Archiwa tagu: KURS KOMPUTEROWY – SENIORZY

KURS KOMPUTEROWY – SENIORZY

Wracamy na scenę. Seniorzy gonią postęp, dlatego nieocenione są warsztaty komputerowe, bo nie pozwalają na wykluczenie z normalnego codziennego funkcjonowania. Teraz  wszystko inaczej się załatwia, niż dwadzieścia, czy więcej, lat temu. Nie wdrażając się w nowinki cyfryzacji, człowiek wypada z normalnego życia. Bywa, że nawet proste określenia wprawiają w zakłopotanie kogoś starszego.

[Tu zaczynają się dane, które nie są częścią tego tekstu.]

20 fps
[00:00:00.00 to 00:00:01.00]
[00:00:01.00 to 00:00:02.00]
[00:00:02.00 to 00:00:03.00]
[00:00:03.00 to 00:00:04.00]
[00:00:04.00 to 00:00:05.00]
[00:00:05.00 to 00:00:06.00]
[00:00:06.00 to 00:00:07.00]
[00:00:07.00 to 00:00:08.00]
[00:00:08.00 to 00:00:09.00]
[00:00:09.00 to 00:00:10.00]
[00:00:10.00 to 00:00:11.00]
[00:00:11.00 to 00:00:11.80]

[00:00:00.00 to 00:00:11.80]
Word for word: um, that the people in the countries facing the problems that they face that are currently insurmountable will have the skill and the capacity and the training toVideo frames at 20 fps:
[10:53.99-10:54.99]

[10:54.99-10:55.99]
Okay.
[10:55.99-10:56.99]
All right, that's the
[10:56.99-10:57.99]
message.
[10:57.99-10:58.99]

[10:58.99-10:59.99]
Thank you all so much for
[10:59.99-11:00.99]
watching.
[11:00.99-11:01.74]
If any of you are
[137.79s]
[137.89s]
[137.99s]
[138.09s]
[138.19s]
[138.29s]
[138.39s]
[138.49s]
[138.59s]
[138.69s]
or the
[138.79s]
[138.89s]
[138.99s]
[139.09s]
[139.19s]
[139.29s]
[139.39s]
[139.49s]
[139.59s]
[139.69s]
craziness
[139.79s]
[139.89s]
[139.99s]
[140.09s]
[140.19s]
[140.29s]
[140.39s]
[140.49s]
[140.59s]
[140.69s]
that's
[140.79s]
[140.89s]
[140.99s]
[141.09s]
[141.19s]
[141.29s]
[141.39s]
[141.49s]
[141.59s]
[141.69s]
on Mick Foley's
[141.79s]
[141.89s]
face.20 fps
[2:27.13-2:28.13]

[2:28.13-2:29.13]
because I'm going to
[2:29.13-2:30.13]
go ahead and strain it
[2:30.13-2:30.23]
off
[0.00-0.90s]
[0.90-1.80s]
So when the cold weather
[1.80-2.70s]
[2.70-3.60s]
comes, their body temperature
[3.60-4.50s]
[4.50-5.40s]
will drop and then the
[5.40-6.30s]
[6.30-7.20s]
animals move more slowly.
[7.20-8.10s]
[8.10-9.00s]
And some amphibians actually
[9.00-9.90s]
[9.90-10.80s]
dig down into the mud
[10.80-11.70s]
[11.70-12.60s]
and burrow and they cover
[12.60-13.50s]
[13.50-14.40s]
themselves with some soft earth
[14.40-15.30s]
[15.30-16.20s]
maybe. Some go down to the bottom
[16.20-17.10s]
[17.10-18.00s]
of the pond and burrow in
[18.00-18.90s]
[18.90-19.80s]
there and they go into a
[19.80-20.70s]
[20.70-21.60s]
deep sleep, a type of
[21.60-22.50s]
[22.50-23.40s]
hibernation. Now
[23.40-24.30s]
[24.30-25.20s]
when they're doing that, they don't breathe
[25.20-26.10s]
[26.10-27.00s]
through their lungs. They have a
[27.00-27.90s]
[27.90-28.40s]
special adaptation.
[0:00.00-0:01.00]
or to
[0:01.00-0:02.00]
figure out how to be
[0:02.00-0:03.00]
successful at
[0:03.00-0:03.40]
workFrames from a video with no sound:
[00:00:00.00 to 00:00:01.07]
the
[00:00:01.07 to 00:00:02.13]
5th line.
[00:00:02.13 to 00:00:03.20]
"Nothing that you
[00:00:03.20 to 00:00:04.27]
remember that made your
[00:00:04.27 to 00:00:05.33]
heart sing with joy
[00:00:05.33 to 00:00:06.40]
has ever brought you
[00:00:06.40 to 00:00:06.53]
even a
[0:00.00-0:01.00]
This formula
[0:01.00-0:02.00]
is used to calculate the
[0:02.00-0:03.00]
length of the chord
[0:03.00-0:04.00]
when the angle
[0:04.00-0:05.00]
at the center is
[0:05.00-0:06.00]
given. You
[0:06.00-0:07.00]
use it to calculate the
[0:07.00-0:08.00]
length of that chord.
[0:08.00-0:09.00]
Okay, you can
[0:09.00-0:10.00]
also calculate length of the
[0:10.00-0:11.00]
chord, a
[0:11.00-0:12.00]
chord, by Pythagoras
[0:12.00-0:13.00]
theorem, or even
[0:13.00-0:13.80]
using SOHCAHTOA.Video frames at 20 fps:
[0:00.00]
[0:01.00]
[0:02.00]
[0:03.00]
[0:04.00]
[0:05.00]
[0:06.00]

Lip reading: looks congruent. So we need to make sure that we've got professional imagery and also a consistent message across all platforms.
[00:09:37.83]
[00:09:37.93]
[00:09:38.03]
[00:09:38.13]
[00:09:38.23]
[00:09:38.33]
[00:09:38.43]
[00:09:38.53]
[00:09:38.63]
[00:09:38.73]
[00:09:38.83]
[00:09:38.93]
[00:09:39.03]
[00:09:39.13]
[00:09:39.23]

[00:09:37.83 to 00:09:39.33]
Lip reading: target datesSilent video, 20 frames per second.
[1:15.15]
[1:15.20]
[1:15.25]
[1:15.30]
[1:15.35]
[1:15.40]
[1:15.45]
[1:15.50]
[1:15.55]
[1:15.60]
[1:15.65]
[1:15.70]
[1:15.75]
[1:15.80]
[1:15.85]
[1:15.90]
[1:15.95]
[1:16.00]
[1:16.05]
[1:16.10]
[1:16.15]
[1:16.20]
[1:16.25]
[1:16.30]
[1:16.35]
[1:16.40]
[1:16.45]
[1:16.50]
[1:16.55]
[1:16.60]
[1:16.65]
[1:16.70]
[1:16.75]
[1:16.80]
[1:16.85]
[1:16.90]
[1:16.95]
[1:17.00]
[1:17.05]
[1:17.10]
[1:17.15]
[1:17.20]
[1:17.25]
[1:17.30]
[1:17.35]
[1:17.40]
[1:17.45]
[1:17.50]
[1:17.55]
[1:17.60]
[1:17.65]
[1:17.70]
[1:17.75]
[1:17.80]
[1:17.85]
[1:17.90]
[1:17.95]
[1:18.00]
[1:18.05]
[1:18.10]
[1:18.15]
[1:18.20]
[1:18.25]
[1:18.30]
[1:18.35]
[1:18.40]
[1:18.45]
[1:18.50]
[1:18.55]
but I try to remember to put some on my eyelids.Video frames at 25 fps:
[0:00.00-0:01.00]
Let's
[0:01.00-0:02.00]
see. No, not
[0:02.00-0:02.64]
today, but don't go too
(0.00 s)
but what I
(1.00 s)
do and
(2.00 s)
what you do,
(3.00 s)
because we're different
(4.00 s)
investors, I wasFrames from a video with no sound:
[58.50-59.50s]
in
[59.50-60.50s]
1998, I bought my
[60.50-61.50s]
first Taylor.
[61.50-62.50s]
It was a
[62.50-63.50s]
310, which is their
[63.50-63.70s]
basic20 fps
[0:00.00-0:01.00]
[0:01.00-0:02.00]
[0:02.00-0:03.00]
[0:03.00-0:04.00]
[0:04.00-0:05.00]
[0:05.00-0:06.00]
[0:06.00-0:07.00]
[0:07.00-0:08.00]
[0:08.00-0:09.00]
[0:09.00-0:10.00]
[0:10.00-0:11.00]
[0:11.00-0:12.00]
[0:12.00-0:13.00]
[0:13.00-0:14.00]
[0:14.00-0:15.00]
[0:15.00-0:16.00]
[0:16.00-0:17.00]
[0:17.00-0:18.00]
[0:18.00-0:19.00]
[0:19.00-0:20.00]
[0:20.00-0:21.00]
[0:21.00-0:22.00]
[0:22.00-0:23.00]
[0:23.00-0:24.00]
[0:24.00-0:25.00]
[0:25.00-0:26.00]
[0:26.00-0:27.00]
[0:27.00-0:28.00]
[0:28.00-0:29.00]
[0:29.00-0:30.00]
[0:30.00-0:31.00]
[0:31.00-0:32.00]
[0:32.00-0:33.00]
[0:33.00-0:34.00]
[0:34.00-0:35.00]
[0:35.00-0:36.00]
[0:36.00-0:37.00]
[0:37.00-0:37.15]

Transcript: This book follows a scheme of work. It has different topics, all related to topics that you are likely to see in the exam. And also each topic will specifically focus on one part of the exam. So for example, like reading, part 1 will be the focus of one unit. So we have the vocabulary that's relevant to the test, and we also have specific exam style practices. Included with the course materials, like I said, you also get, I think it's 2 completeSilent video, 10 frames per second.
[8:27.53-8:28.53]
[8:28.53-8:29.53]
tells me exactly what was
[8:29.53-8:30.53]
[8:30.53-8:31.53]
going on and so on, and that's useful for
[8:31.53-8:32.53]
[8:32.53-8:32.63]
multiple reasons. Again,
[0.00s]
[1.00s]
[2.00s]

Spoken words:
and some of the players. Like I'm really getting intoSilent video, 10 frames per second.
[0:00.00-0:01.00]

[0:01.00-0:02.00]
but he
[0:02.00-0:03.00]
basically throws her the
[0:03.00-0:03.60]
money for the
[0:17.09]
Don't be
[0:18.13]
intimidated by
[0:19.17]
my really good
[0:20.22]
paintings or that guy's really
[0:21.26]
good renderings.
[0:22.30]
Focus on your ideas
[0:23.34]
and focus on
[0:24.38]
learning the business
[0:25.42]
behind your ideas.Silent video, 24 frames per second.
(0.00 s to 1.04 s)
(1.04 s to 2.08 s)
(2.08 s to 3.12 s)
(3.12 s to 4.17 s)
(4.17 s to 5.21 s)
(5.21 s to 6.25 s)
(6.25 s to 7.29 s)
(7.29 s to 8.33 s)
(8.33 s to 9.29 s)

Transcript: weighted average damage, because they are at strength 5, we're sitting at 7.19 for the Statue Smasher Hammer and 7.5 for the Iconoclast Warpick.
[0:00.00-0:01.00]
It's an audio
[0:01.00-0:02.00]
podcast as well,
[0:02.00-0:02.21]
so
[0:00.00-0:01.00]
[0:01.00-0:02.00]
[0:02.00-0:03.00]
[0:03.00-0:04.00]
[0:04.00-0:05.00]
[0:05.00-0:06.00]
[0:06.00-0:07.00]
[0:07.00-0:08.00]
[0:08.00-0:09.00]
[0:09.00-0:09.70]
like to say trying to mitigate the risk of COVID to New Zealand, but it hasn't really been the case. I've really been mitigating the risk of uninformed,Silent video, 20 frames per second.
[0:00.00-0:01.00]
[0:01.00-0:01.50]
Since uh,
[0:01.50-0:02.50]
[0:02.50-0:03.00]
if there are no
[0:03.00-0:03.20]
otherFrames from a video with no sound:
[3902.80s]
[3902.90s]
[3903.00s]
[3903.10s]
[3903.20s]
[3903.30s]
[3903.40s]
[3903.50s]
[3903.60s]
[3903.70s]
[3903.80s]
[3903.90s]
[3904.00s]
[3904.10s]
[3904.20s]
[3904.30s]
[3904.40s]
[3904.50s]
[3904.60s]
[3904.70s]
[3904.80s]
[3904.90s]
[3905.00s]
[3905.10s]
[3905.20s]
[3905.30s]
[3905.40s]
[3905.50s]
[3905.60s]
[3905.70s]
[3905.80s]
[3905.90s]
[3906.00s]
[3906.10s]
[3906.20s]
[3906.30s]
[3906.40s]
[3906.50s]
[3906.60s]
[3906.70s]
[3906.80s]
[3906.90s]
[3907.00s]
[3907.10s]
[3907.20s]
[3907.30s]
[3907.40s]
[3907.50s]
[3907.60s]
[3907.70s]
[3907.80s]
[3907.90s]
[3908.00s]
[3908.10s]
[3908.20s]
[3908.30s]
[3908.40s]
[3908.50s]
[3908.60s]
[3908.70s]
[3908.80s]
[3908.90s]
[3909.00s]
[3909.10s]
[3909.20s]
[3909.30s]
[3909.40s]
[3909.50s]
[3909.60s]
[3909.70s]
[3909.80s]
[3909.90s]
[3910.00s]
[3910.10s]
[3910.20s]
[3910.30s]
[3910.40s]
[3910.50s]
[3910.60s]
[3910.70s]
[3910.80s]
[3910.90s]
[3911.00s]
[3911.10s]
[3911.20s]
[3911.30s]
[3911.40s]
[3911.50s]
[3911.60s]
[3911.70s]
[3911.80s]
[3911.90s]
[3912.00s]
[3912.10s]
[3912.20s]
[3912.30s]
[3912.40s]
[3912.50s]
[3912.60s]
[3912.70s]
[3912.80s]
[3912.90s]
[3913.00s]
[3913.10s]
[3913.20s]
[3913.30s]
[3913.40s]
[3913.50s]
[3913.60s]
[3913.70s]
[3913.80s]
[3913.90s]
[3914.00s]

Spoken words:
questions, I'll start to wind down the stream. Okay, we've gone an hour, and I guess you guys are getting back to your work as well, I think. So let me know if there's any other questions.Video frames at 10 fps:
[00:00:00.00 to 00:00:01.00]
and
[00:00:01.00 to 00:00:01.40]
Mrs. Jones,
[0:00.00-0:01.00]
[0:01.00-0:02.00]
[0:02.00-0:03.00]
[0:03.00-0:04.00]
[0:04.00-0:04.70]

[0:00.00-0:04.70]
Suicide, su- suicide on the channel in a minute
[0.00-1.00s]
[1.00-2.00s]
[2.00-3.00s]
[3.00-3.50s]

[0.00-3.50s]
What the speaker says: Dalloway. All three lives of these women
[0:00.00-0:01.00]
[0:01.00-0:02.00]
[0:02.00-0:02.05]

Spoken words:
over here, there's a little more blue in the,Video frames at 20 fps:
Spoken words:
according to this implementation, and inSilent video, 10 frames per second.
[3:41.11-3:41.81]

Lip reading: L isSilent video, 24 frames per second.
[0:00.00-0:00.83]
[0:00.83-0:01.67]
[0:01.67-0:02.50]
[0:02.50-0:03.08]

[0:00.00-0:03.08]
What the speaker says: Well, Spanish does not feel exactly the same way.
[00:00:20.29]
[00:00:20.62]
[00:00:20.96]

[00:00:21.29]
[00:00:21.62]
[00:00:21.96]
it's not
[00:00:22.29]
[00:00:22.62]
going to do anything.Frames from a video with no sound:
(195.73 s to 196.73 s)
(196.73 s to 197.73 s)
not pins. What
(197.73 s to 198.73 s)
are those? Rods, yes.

Warsztaty prowadzą  młodzi ludzie, z oczywistych powodów. Po prostu nie ma jeszcze starych informatyków. Jednak na szkoleniach nie wystarczy  sama wiedza, żeby otworzyć seniora na zrozumienie działania komputera. W późniejszym wieku, słabsza orientacja, gorsza pamięć, upór i opór nie sprzyjają nauce. A jednak młodzi ludzie znajdują płaszczyznę dobrego porozumienia, ale do tego potrzeba  dużo, a nawet bardzo dużo cierpliwości. Kluczem jest też swoboda bycia, poczucie humoru, takt, no i ogromna podzielność uwagi. O wiedzy nie wspomnę, bo to podstawa. Mieliśmy szczęście, bo nasz prowadzący informatyk Bartłomiej Minda, wszystko to posiadał.

W grupie jest dziewięć osób, każda na innym poziomie wiedzy komputerowej nieco zaawansowanej, wiec wszyscy mają mnóstwo pytań i zwykle w tym samym momencie pytają o różne rzeczy. Masakra. Nie byłabym w stanie tak pracować, a on z uśmiechem i spokojem podchodzi kolejno do każdego z wyjaśnieniem, pamiętając, w zasadzie,  kto o co pytał.

W terenie jeszcze trudniej przebić się ze swoim pytaniem.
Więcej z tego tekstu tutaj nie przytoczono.